ACTIVITY: Word for word, copy the entire listing.

PROVIDED ENTRIES: Begin

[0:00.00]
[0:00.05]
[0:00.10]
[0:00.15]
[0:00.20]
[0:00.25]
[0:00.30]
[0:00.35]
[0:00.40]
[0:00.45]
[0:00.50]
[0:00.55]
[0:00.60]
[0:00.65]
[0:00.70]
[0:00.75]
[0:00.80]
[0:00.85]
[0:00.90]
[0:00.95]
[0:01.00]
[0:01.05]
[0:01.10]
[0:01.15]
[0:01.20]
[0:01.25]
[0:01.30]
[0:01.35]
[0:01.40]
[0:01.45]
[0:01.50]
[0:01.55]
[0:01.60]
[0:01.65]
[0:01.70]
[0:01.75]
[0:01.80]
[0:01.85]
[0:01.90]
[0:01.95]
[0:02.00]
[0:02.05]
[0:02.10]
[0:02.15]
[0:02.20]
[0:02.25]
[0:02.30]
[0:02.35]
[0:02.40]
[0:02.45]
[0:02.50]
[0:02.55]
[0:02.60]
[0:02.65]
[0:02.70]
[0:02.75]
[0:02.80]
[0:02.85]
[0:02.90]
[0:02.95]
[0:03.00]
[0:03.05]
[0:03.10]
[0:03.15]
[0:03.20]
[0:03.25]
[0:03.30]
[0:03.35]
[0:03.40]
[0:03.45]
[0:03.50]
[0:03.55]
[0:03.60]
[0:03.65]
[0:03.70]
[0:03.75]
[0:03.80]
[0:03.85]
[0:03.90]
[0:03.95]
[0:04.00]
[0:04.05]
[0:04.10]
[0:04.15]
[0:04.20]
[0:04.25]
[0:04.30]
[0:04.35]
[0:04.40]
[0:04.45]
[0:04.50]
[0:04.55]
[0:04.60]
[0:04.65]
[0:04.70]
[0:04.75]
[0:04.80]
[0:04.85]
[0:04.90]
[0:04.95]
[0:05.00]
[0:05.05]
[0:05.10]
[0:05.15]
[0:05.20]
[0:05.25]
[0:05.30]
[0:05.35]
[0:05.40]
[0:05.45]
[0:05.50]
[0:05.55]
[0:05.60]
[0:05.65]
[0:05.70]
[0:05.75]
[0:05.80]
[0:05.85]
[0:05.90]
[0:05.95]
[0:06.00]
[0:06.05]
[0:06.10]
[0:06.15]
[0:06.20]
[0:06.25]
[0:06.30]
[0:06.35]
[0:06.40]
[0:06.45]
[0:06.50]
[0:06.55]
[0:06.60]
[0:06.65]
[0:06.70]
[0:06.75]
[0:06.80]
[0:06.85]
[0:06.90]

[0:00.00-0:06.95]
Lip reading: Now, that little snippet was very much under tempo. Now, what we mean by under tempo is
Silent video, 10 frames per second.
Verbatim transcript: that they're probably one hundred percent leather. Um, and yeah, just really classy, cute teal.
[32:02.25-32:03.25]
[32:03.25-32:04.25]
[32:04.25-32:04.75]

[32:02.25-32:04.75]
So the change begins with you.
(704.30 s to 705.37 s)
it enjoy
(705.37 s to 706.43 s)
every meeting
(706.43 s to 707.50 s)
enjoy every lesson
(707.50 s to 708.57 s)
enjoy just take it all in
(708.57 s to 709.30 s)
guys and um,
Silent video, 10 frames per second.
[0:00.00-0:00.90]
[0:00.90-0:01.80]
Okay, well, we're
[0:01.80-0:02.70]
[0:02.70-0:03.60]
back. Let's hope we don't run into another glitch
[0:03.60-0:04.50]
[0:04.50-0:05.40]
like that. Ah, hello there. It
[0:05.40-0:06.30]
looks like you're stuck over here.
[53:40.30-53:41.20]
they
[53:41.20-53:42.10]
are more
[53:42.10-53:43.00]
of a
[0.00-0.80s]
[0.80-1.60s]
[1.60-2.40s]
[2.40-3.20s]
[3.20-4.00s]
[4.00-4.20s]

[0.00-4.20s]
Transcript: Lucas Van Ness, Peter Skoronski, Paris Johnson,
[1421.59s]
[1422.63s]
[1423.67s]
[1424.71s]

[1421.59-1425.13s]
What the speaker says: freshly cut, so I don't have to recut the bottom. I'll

PROVIDED ENTRIES: End

COMPLETED EXERCISE:
[0:00.00]
[0:00.05]
[0:00.10]
[0:00.15]
[0:00.20]
[0:00.25]
[0:00.30]
[0:00.35]
[0:00.40]
[0:00.45]
[0:00.50]
[0:00.55]
[0:00.60]
[0:00.65]
[0:00.70]
[0:00.75]
[0:00.80]
[0:00.85]
[0:00.90]
[0:00.95]
[0:01.00]
[0:01.05]
[0:01.10]
[0:01.15]
[0:01.20]
[0:01.25]
[0:01.30]
[0:01.35]
[0:01.40]
[0:01.45]
[0:01.50]
[0:01.55]
[0:01.60]
[0:01.65]
[0:01.70]
[0:01.75]
[0:01.80]
[0:01.85]
[0:01.90]
[0:01.95]
[0:02.00]
[0:02.05]
[0:02.10]
[0:02.15]
[0:02.20]
[0:02.25]
[0:02.30]
[0:02.35]
[0:02.40]
[0:02.45]
[0:02.50]
[0:02.55]
[0:02.60]
[0:02.65]
[0:02.70]
[0:02.75]
[0:02.80]
[0:02.85]
[0:02.90]
[0:02.95]
[0:03.00]
[0:03.05]
[0:03.10]
[0:03.15]
[0:03.20]
[0:03.25]
[0:03.30]
[0:03.35]
[0:03.40]
[0:03.45]
[0:03.50]
[0:03.55]
[0:03.60]
[0:03.65]
[0:03.70]
[0:03.75]
[0:03.80]
[0:03.85]
[0:03.90]
[0:03.95]
[0:04.00]
[0:04.05]
[0:04.10]
[0:04.15]
[0:04.20]
[0:04.25]
[0:04.30]
[0:04.35]
[0:04.40]
[0:04.45]
[0:04.50]
[0:04.55]
[0:04.60]
[0:04.65]
[0:04.70]
[0:04.75]
[0:04.80]
[0:04.85]
[0:04.90]
[0:04.95]
[0:05.00]
[0:05.05]
[0:05.10]
[0:05.15]
[0:05.20]
[0:05.25]
[0:05.30]
[0:05.35]
[0:05.40]
[0:05.45]
[0:05.50]
[0:05.55]
[0:05.60]
[0:05.65]
[0:05.70]
[0:05.75]
[0:05.80]
[0:05.85]
[0:05.90]
[0:05.95]
[0:06.00]
[0:06.05]
[0:06.10]
[0:06.15]
[0:06.20]
[0:06.25]
[0:06.30]
[0:06.35]
[0:06.40]
[0:06.45]
[0:06.50]
[0:06.55]
[0:06.60]
[0:06.65]
[0:06.70]
[0:06.75]
[0:06.80]
[0:06.85]
[0:06.90]

[0:00.00-0:06.95]
Lip reading: Now, that little snippet was very much under tempo. Now, what we mean by under tempo is
Silent video, 10 frames per second.
Verbatim transcript: that they're probably one hundred percent leather. Um, and yeah, just really classy, cute teal.
[32:02.25-32:03.25]
[32:03.25-32:04.25]
[32:04.25-32:04.75]

[32:02.25-32:04.75]
So the change begins with you.
(704.30 s to 705.37 s)
it enjoy
(705.37 s to 706.43 s)
every meeting
(706.43 s to 707.50 s)
enjoy every lesson
(707.50 s to 708.57 s)
enjoy just take it all in
(708.57 s to 709.30 s)
guys and um,
Silent video, 10 frames per second.
[0:00.00-0:00.90]
[0:00.90-0:01.80]
Okay, well, we're
[0:01.80-0:02.70]
[0:02.70-0:03.60]
back. Let's hope we don't run into another glitch
[0:03.60-0:04.50]
[0:04.50-0:05.40]
like that. Ah, hello there. It
[0:05.40-0:06.30]
looks like you're stuck over here.
[53:40.30-53:41.20]
they
[53:41.20-53:42.10]
are more
[53:42.10-53:43.00]
of a
[0.00-0.80s]
[0.80-1.60s]
[1.60-2.40s]
[2.40-3.20s]
[3.20-4.00s]
[4.00-4.20s]

[0.00-4.20s]
Transcript: Lucas Van Ness, Peter Skoronski, Paris Johnson,
[1421.59s]
[1422.63s]
[1423.67s]
[1424.71s]

[1421.59-1425.13s]
What the speaker says: freshly cut, so I don't have to recut the bottom. I'll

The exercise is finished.